■ To do ■
Please transcribe, exactly, the line that contains "[00:11:14.24]" and every line after it to the end of the records, and nothing else.

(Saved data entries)

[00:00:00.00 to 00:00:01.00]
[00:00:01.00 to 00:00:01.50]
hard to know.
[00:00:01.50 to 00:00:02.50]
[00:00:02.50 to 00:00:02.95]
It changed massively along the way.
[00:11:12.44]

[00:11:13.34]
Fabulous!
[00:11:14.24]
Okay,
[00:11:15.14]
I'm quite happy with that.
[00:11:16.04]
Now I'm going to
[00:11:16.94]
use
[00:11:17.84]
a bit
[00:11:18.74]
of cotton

■ Task solution ■
[00:11:14.24]
Okay,
[00:11:15.14]
I'm quite happy with that.
[00:11:16.04]
Now I'm going to
[00:11:16.94]
use
[00:11:17.84]
a bit
[00:11:18.74]
of cotton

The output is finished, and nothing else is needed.